## Task details
When you reach the line with "[0:04.80-0:05.60]", start repeating the lines exactly and keep going to the end of the records, but drop every picture.

## Data extracts
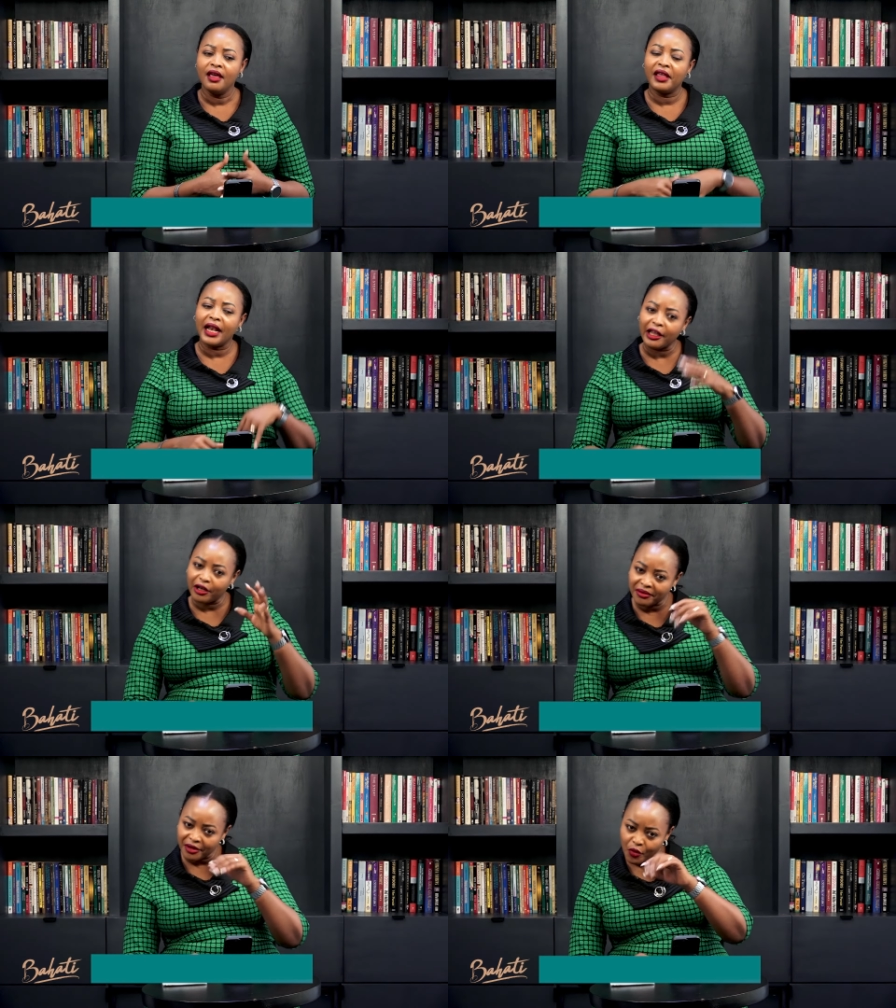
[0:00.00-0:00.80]
they're
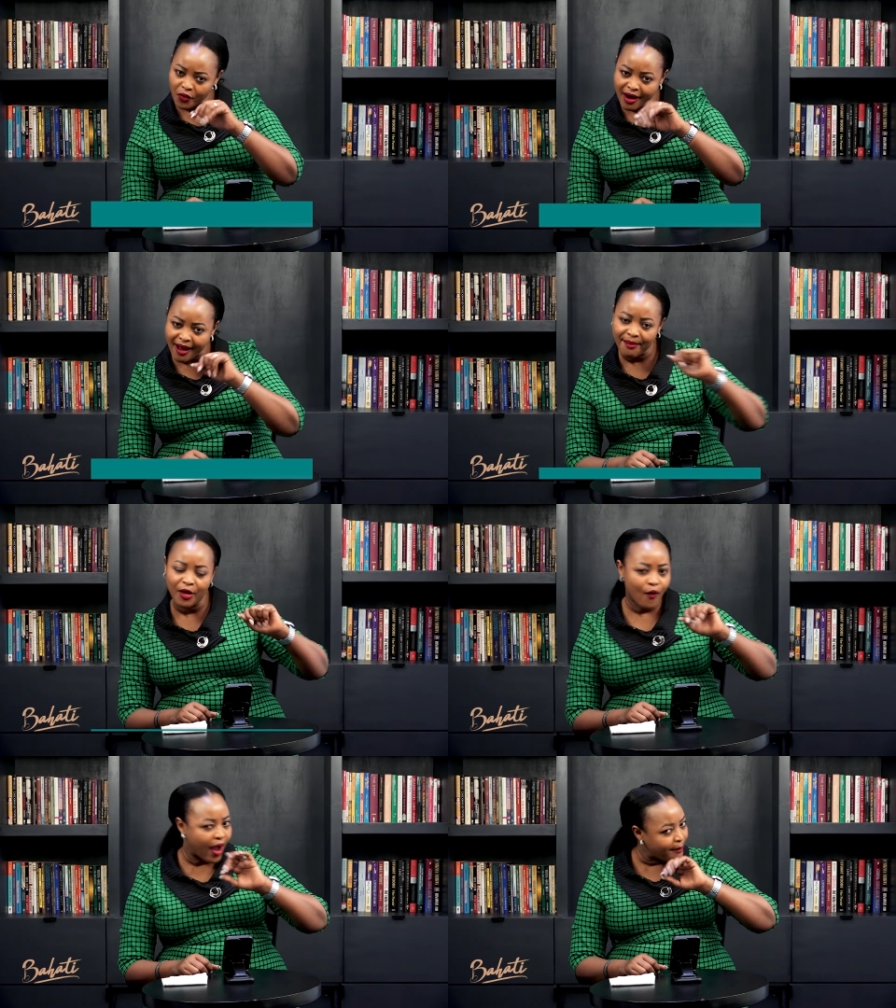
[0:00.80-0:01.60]
like you come
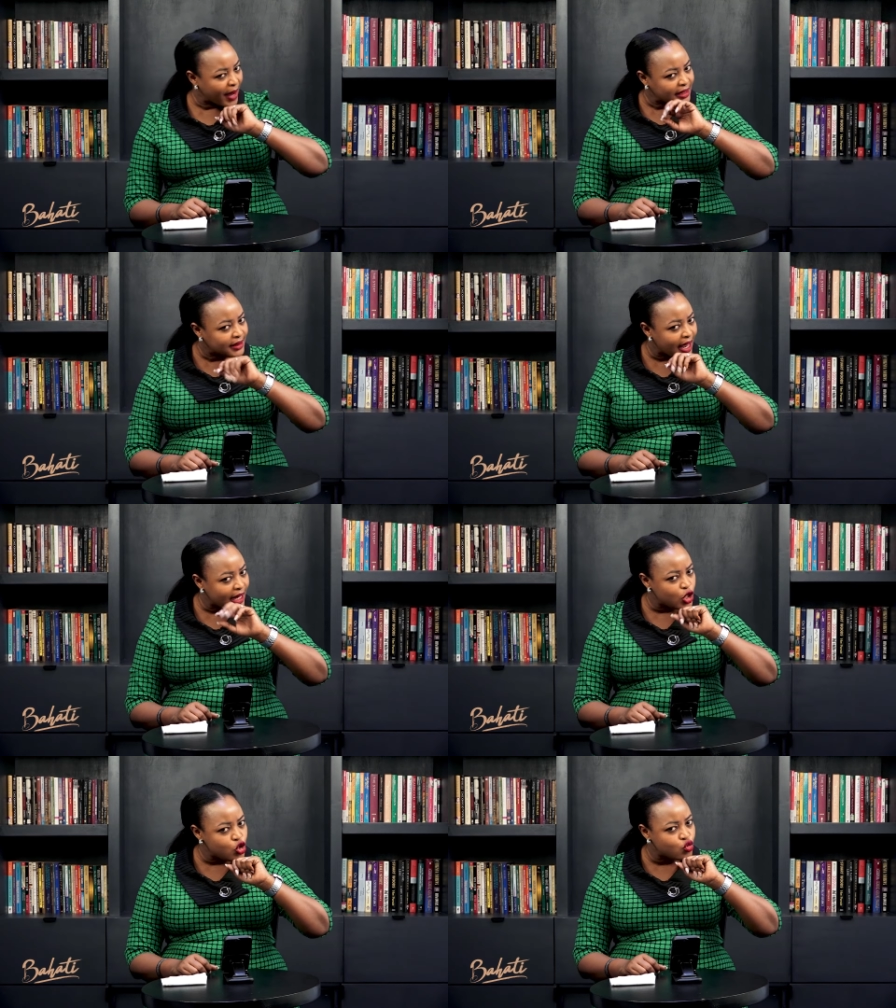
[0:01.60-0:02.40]
you come i
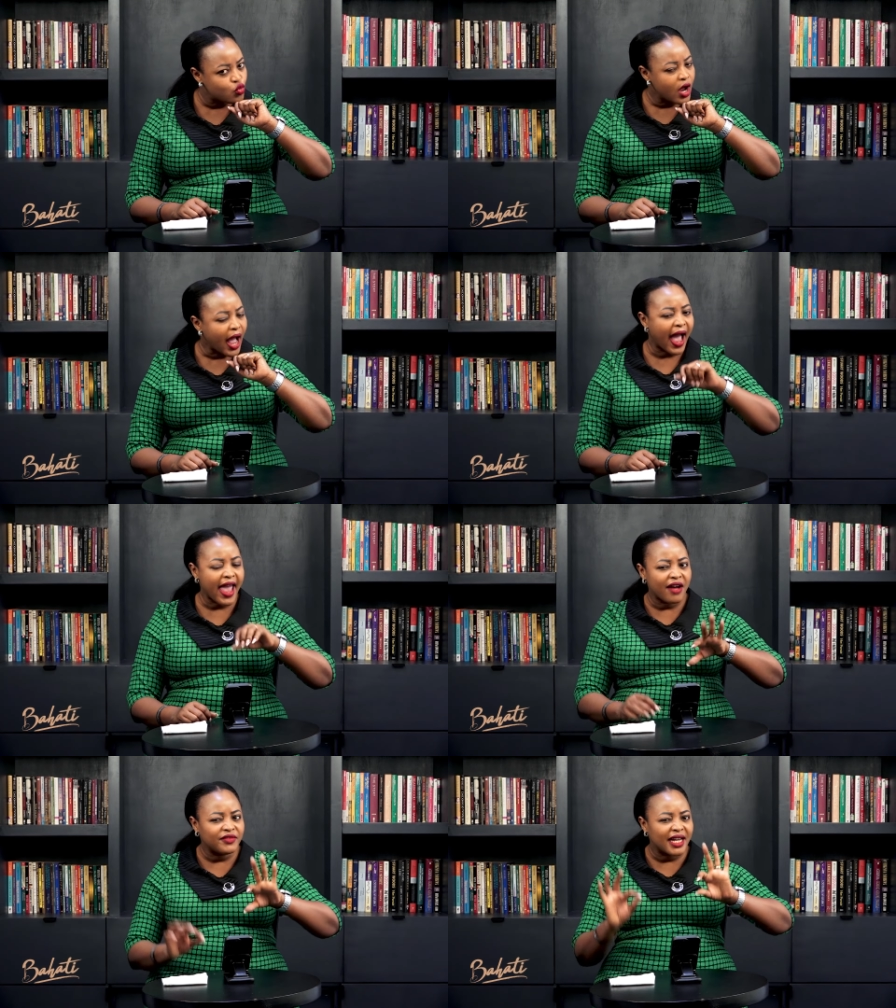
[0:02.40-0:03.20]
tell you I
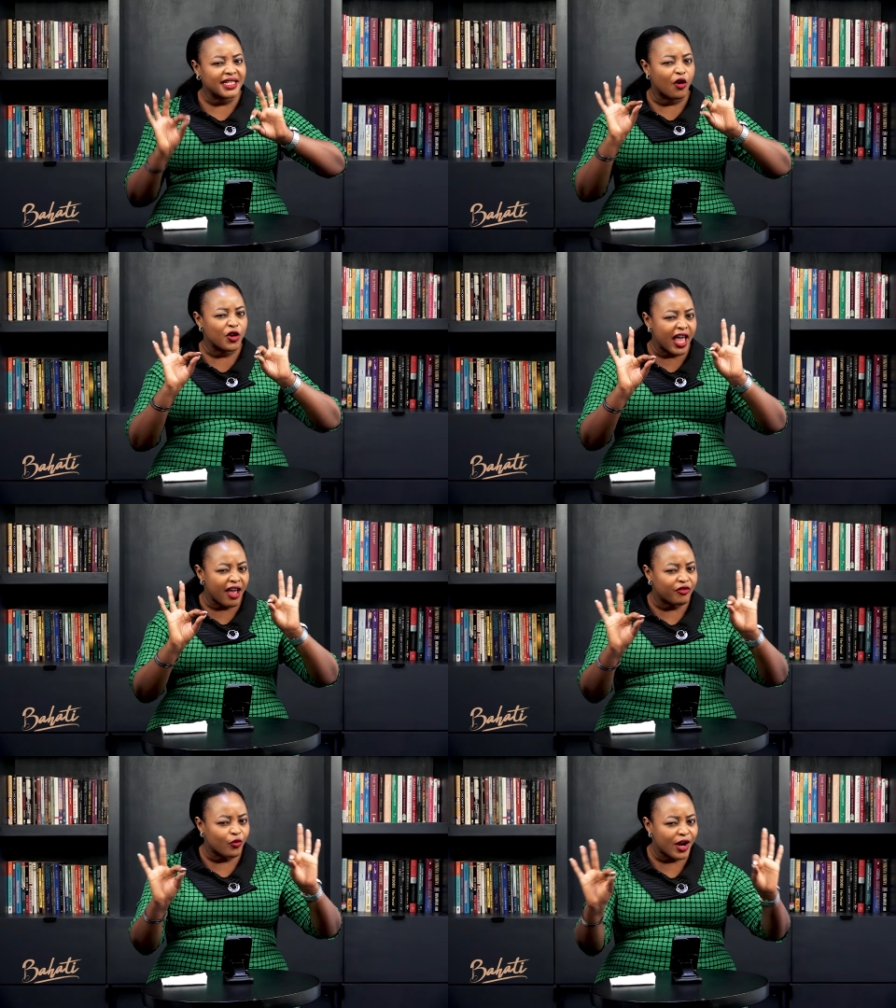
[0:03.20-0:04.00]
have data on
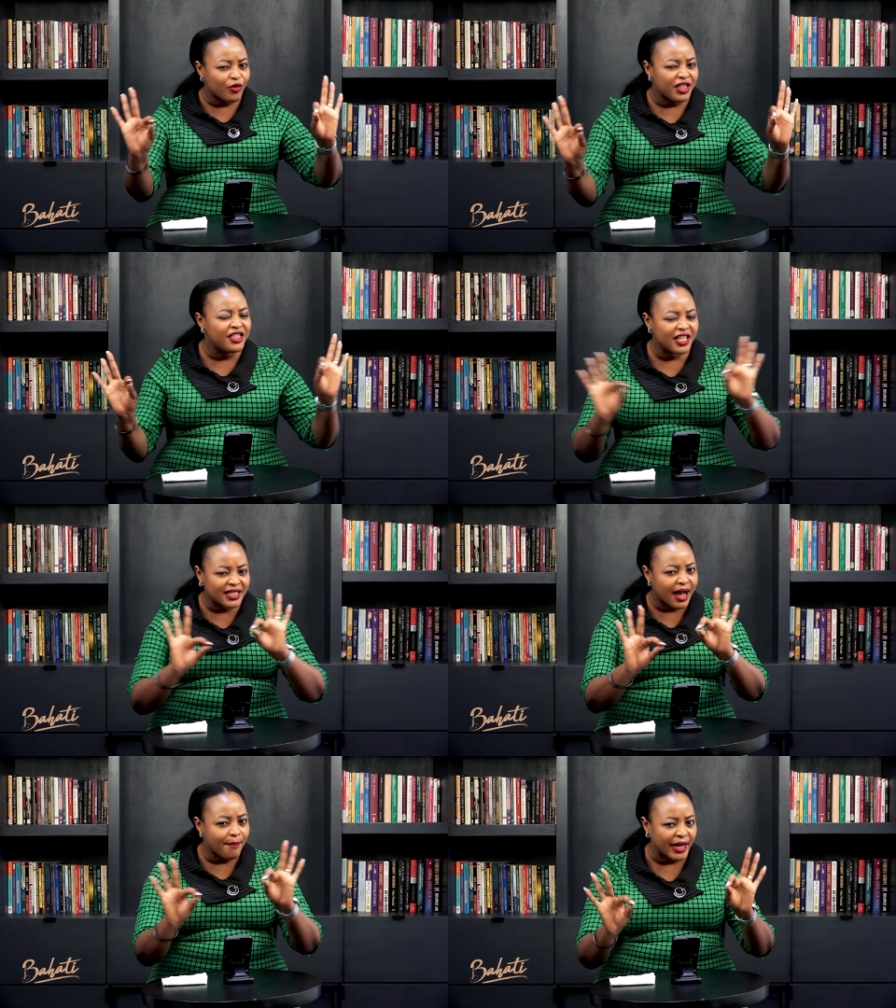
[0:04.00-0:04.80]
everyone in
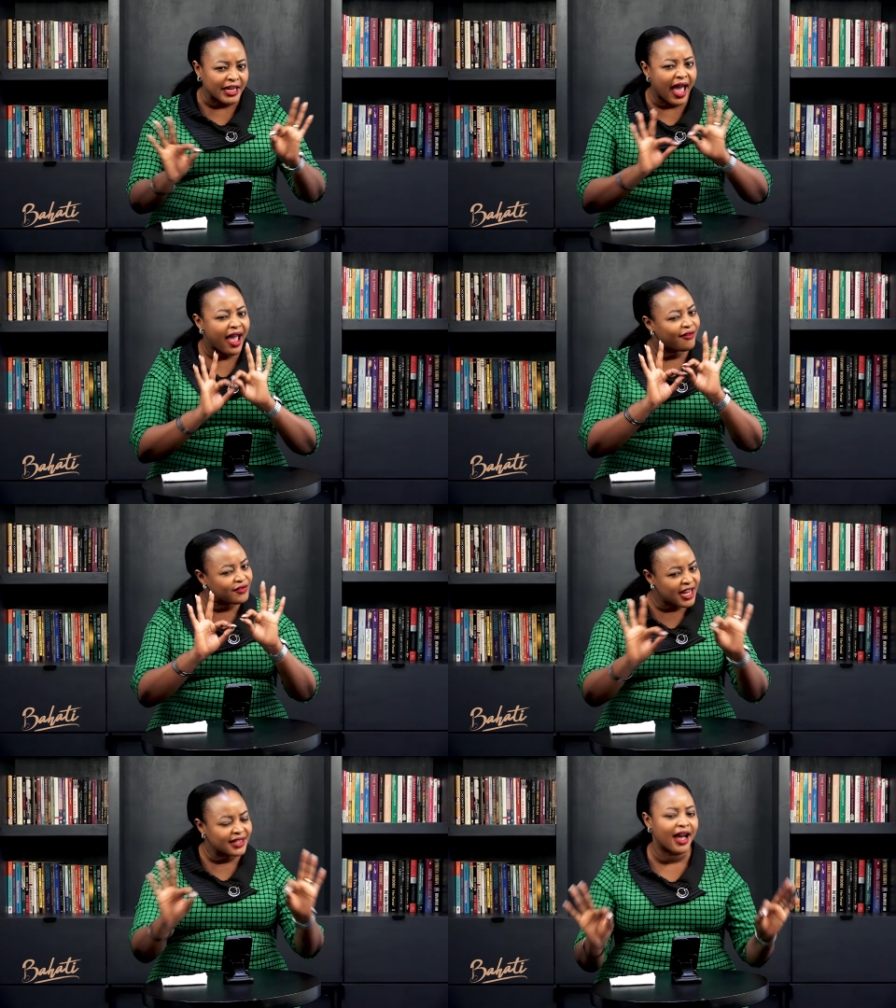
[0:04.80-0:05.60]
this company. I
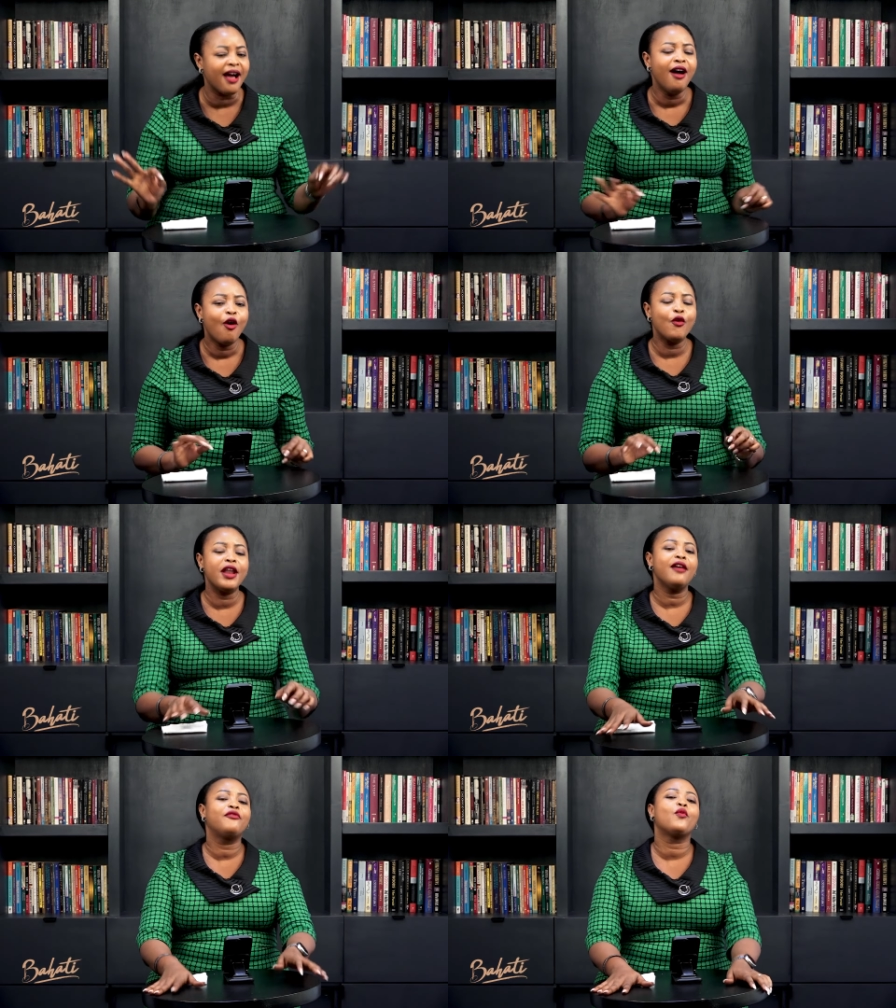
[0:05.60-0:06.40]
have data on
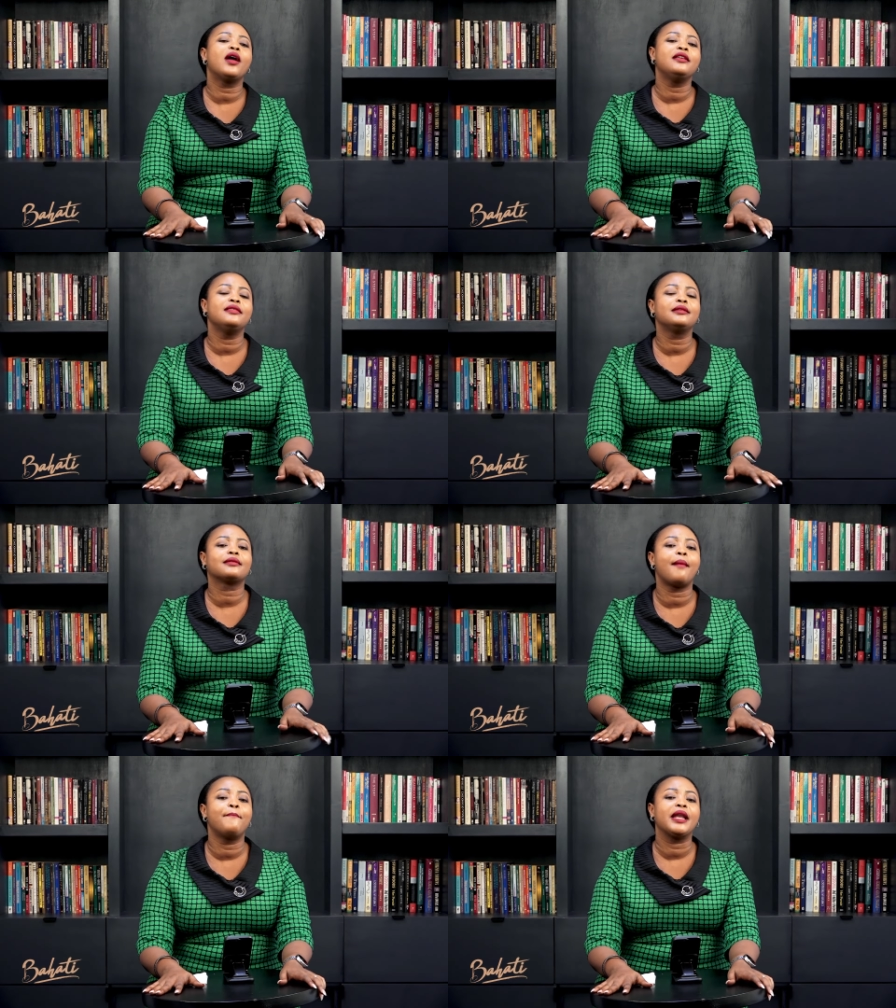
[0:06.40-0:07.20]
everyone in this
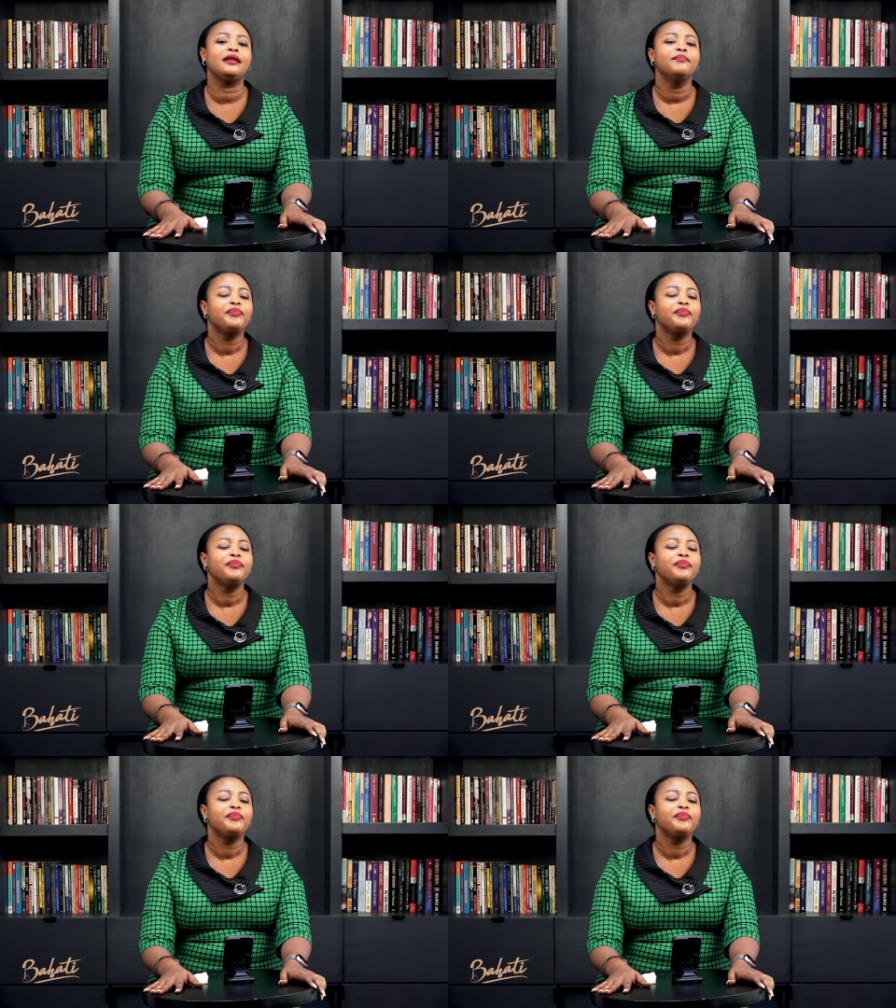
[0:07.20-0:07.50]
company.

## Output below
[0:04.80-0:05.60]
this company. I
[0:05.60-0:06.40]
have data on
[0:06.40-0:07.20]
everyone in this
[0:07.20-0:07.50]
company.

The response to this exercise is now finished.